### MATERIAL FOR THE TASK
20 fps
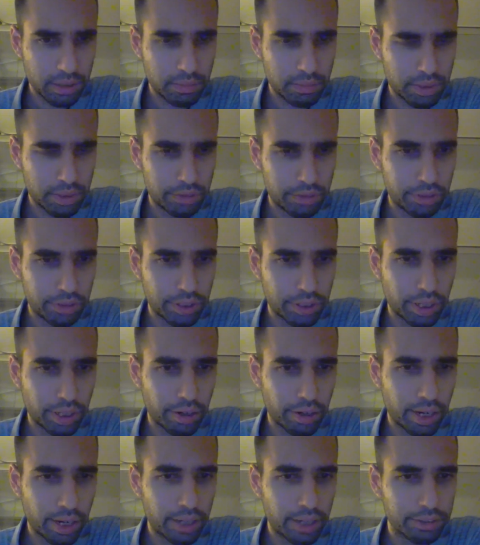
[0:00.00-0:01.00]
This, on the other
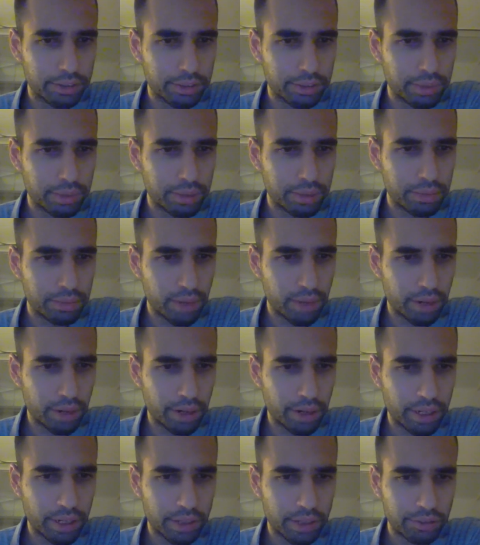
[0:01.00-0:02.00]
hand, is a bit better,
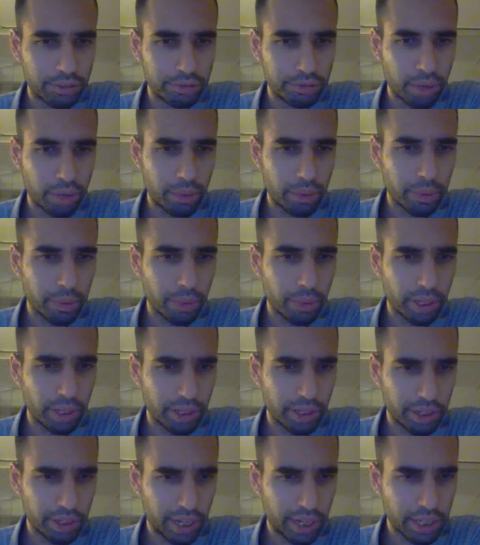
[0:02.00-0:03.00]
and this is why we
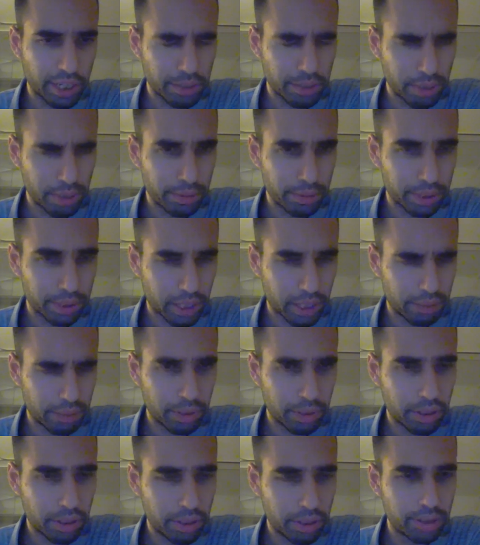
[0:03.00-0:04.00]
wanted the knight to be able to come
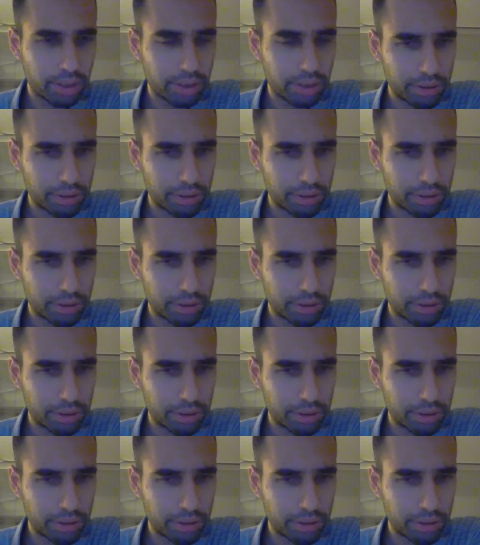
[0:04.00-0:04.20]
here.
######
> [DIRECTIONS]
Print every line of the data exactly. Pictures do not belong in the copy.

> [FINISHED TASK]
20 fps
[0:00.00-0:01.00]
This, on the other
[0:01.00-0:02.00]
hand, is a bit better,
[0:02.00-0:03.00]
and this is why we
[0:03.00-0:04.00]
wanted the knight to be able to come
[0:04.00-0:04.20]
here.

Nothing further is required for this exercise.